GIVEN INFORMATION Block Start

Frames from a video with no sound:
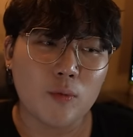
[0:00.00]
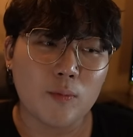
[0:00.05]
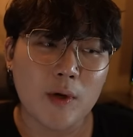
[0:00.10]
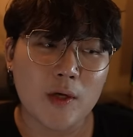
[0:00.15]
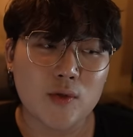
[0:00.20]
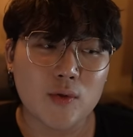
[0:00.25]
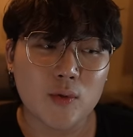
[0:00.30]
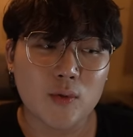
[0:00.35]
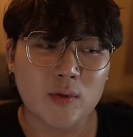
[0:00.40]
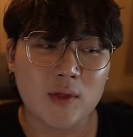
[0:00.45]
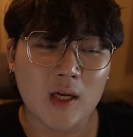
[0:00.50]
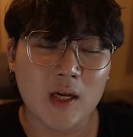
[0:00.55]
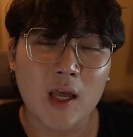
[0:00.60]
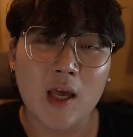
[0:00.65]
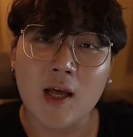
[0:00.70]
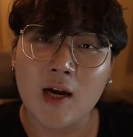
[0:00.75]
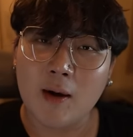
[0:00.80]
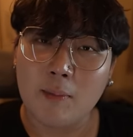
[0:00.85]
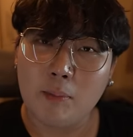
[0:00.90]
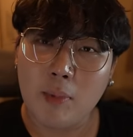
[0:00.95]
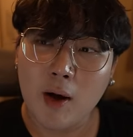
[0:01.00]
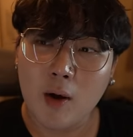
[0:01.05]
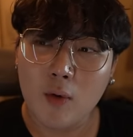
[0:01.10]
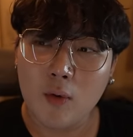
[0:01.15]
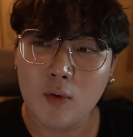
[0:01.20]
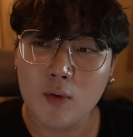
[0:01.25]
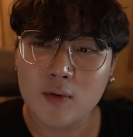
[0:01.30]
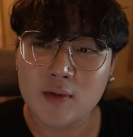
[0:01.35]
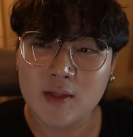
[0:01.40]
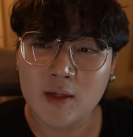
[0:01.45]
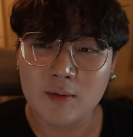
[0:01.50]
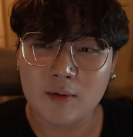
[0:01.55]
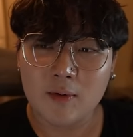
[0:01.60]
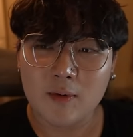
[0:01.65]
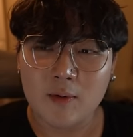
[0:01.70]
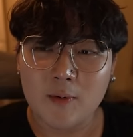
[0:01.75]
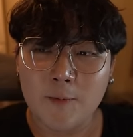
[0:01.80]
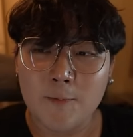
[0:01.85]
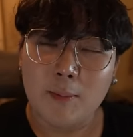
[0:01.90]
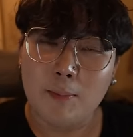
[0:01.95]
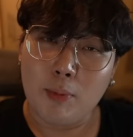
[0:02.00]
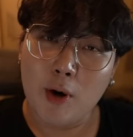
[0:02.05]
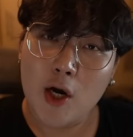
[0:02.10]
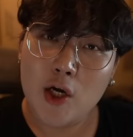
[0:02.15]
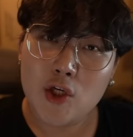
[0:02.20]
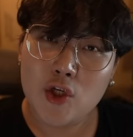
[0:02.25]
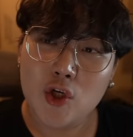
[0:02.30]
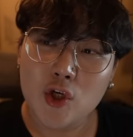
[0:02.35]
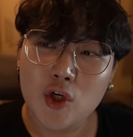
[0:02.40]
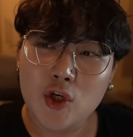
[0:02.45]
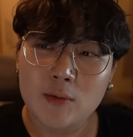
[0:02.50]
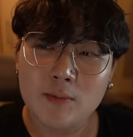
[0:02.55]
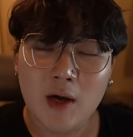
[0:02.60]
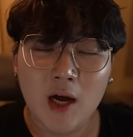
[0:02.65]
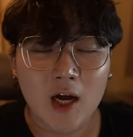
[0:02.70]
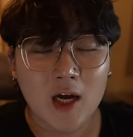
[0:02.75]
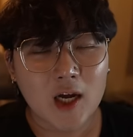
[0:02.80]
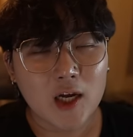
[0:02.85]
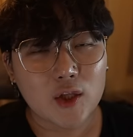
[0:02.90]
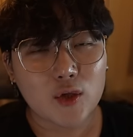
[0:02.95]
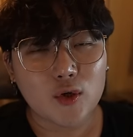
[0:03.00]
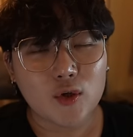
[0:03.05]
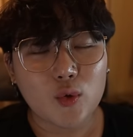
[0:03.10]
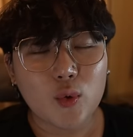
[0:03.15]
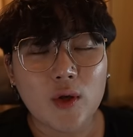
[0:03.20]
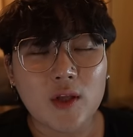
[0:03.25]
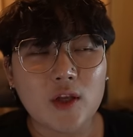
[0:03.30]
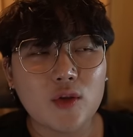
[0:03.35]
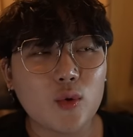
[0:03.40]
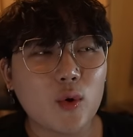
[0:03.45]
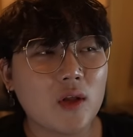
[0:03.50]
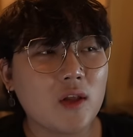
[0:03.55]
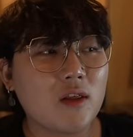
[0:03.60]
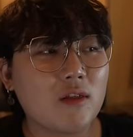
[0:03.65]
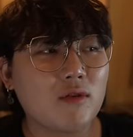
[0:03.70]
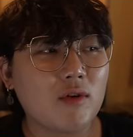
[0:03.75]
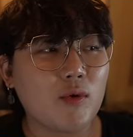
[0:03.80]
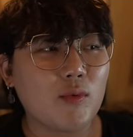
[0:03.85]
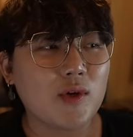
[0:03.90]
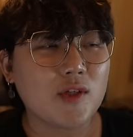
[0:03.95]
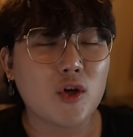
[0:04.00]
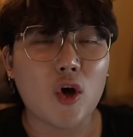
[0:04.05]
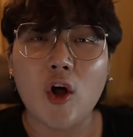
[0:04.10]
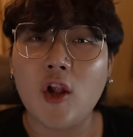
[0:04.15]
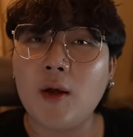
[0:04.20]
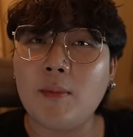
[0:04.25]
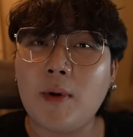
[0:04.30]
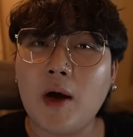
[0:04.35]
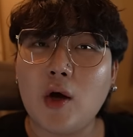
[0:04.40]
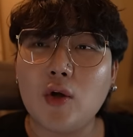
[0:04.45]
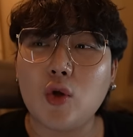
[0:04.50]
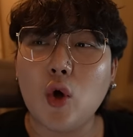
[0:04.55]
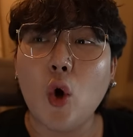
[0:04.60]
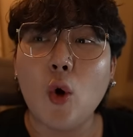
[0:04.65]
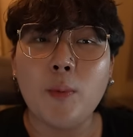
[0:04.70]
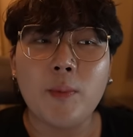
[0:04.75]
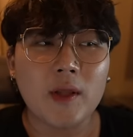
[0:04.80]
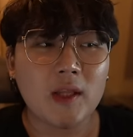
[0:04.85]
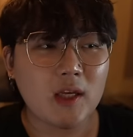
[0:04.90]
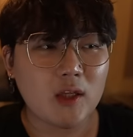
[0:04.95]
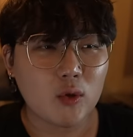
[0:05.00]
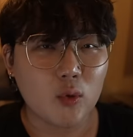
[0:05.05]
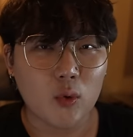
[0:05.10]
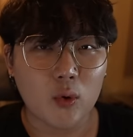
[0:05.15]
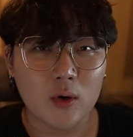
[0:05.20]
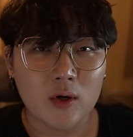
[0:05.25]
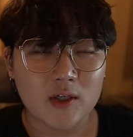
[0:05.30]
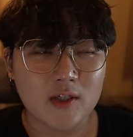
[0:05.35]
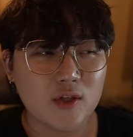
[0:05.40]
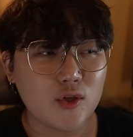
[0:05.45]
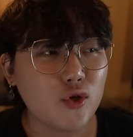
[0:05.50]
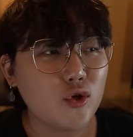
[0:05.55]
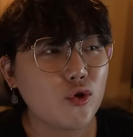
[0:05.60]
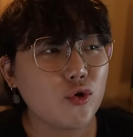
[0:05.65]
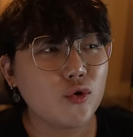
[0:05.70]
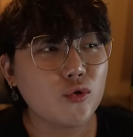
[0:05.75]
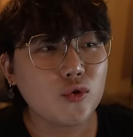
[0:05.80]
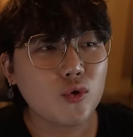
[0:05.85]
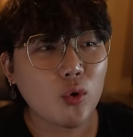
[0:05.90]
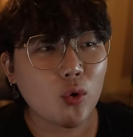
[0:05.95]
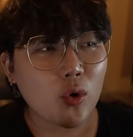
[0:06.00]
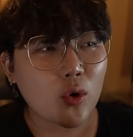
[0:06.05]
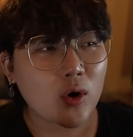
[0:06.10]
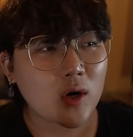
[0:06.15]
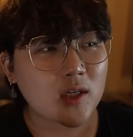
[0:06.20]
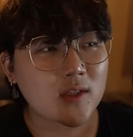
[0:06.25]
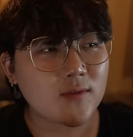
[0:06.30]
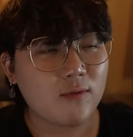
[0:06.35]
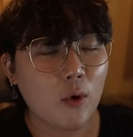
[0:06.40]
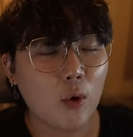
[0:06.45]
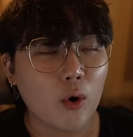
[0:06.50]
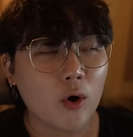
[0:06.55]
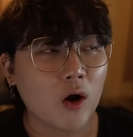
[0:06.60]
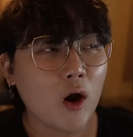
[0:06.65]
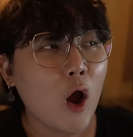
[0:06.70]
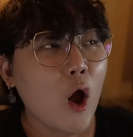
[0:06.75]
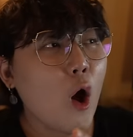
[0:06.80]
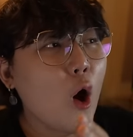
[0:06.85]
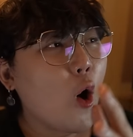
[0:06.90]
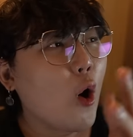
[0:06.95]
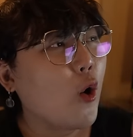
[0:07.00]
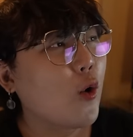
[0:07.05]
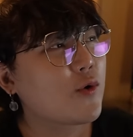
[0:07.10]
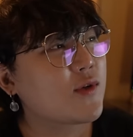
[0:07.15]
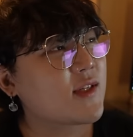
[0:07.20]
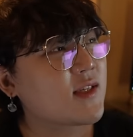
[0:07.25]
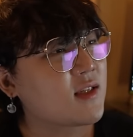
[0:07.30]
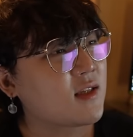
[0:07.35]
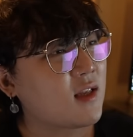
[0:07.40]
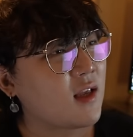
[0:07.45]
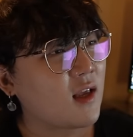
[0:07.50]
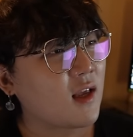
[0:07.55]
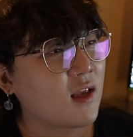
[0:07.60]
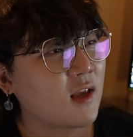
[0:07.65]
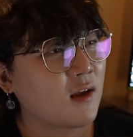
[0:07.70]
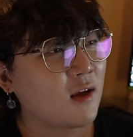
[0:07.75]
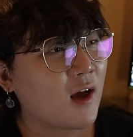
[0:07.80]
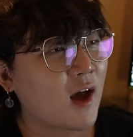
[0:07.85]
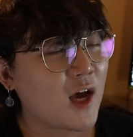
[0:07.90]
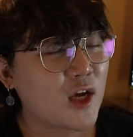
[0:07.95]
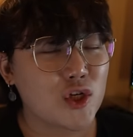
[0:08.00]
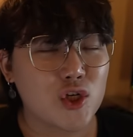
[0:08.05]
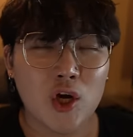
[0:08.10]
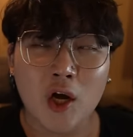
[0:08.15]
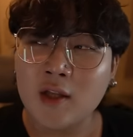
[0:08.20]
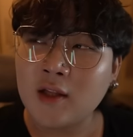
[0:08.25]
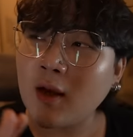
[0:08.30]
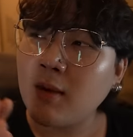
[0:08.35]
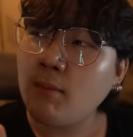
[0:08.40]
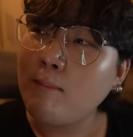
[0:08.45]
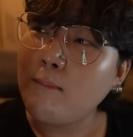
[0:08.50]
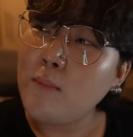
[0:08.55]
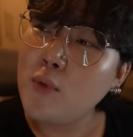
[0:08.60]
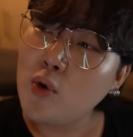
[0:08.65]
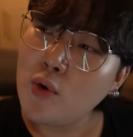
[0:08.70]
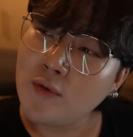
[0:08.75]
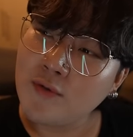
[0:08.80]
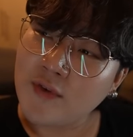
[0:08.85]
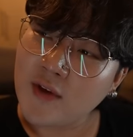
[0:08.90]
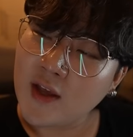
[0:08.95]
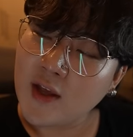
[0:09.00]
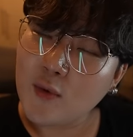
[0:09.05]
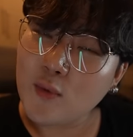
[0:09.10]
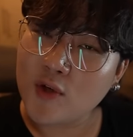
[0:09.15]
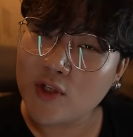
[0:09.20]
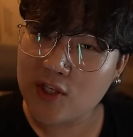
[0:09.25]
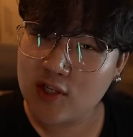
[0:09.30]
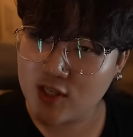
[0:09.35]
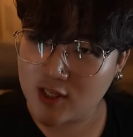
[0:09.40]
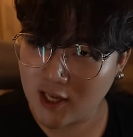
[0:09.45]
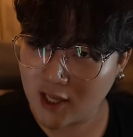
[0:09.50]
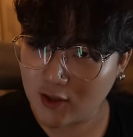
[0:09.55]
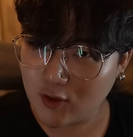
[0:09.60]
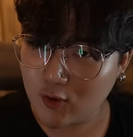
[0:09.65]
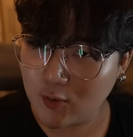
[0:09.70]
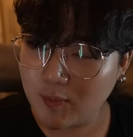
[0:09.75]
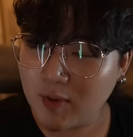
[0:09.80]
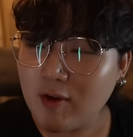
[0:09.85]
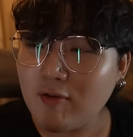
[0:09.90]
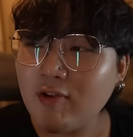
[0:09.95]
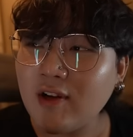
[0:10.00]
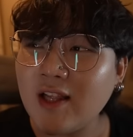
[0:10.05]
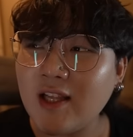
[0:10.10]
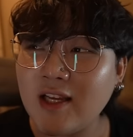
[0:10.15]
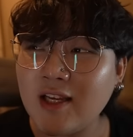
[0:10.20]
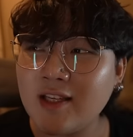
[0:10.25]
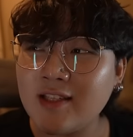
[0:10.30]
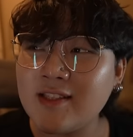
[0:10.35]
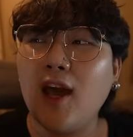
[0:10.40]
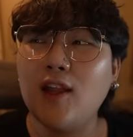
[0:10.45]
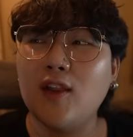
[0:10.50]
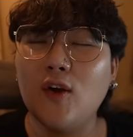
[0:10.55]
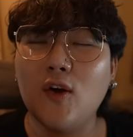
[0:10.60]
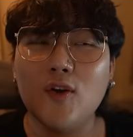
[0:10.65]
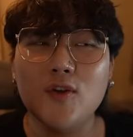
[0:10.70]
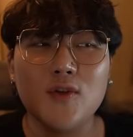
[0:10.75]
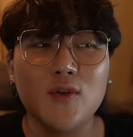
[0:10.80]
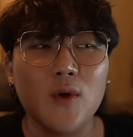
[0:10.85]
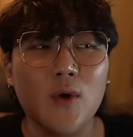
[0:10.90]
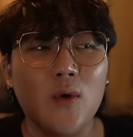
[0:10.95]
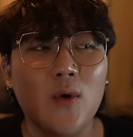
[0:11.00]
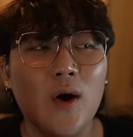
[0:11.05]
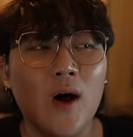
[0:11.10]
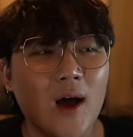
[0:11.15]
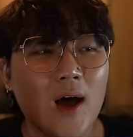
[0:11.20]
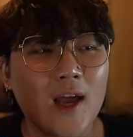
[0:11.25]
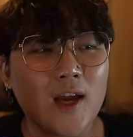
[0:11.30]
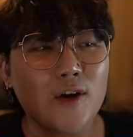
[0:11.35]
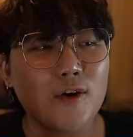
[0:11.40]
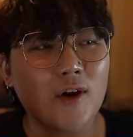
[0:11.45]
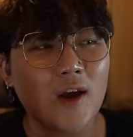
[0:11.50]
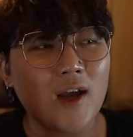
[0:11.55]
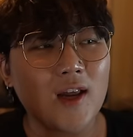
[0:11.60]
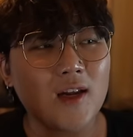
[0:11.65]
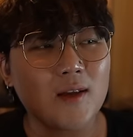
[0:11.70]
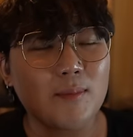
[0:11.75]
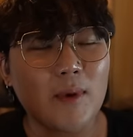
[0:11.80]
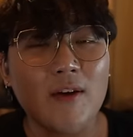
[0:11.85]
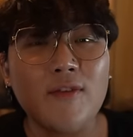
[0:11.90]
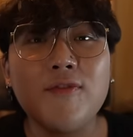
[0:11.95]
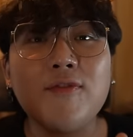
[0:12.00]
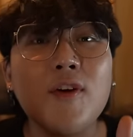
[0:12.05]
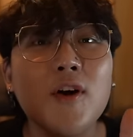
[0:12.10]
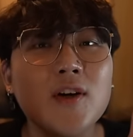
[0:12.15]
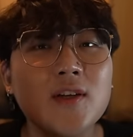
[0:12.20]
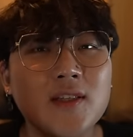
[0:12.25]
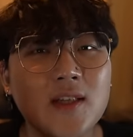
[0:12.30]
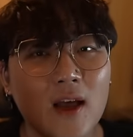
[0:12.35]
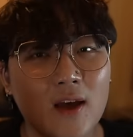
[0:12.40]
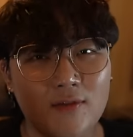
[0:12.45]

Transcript: medyo naghirap ako sa depression, mga ganon, 2023 was all about opening doors, new doors for hosting. I shot a movie which is yet to be released and also I created my first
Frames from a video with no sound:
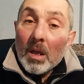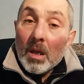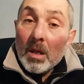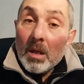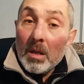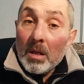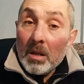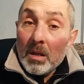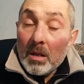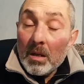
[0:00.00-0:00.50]

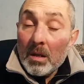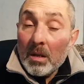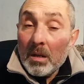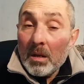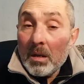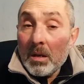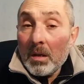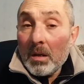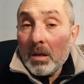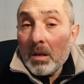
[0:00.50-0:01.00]
И,
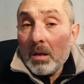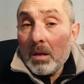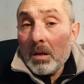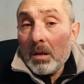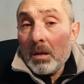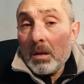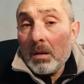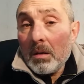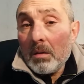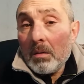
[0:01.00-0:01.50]

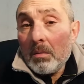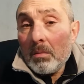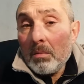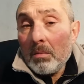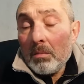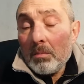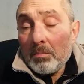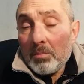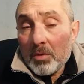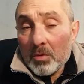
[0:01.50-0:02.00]
э,
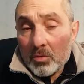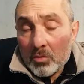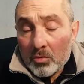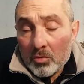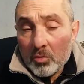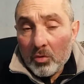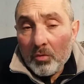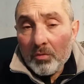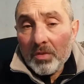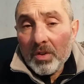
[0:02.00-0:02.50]

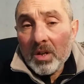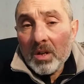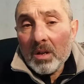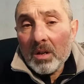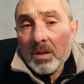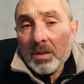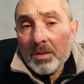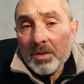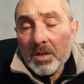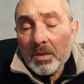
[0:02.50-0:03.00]

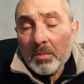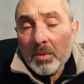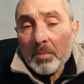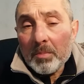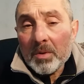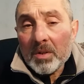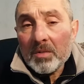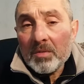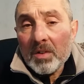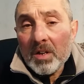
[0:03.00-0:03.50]
безусловно, тема
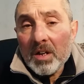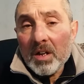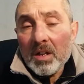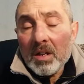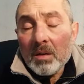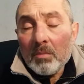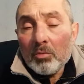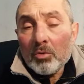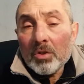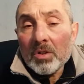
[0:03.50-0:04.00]

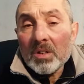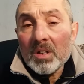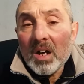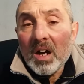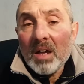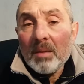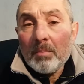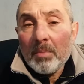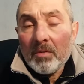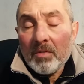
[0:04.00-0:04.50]
просветления будет
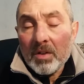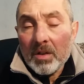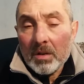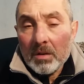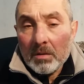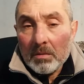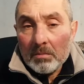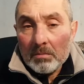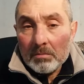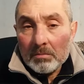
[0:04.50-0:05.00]
хайповой.
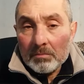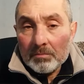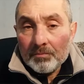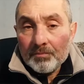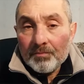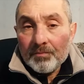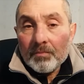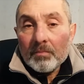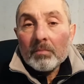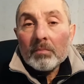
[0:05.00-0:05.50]

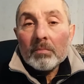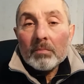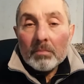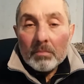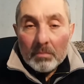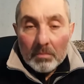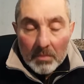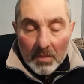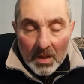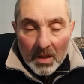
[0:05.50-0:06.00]

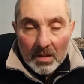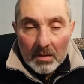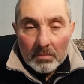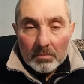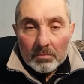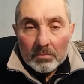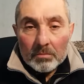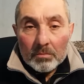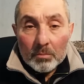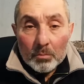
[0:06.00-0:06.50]
Да,
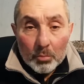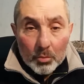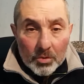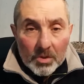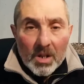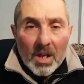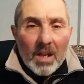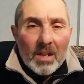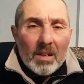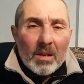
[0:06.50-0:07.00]

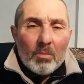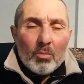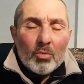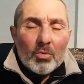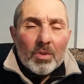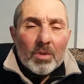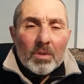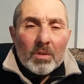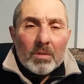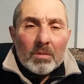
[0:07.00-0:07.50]
пускай она
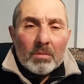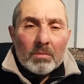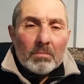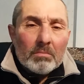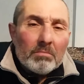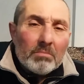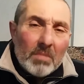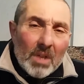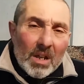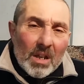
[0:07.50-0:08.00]
будет.
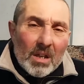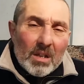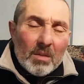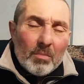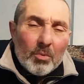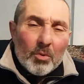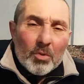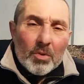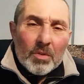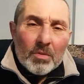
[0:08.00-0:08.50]
Да я не
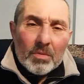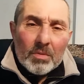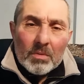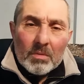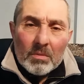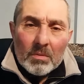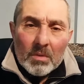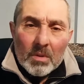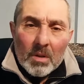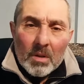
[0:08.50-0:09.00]
против.
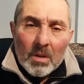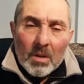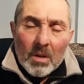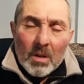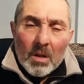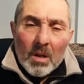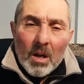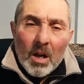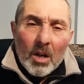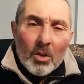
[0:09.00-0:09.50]

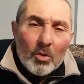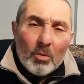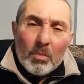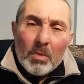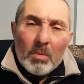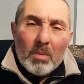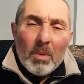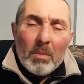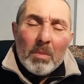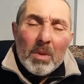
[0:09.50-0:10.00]
Оно
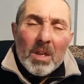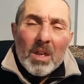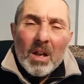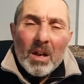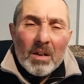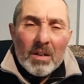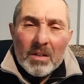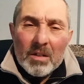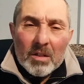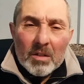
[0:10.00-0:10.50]
мимо меня
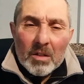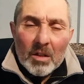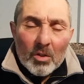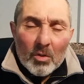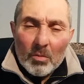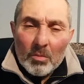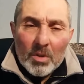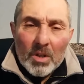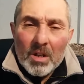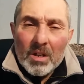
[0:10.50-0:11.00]
летит,
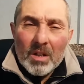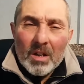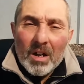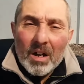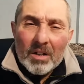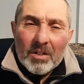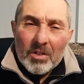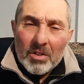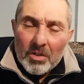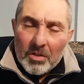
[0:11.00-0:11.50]
оно меня
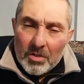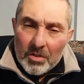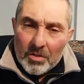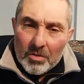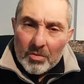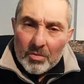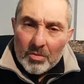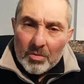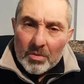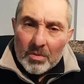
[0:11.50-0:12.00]
никак не
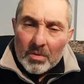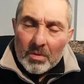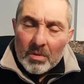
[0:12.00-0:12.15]
интересует.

GIVEN INFORMATION Block End

▸ AIM OF THE TASK
Repeat only the lines from the one with "[0:06.50-0:07.00]" through the end of the data, both included and exactly as written. Pictures stay out of the copy.

▸ EXERCISE RESULT
[0:06.50-0:07.00]

[0:07.00-0:07.50]
пускай она
[0:07.50-0:08.00]
будет.
[0:08.00-0:08.50]
Да я не
[0:08.50-0:09.00]
против.
[0:09.00-0:09.50]

[0:09.50-0:10.00]
Оно
[0:10.00-0:10.50]
мимо меня
[0:10.50-0:11.00]
летит,
[0:11.00-0:11.50]
оно меня
[0:11.50-0:12.00]
никак не
[0:12.00-0:12.15]
интересует.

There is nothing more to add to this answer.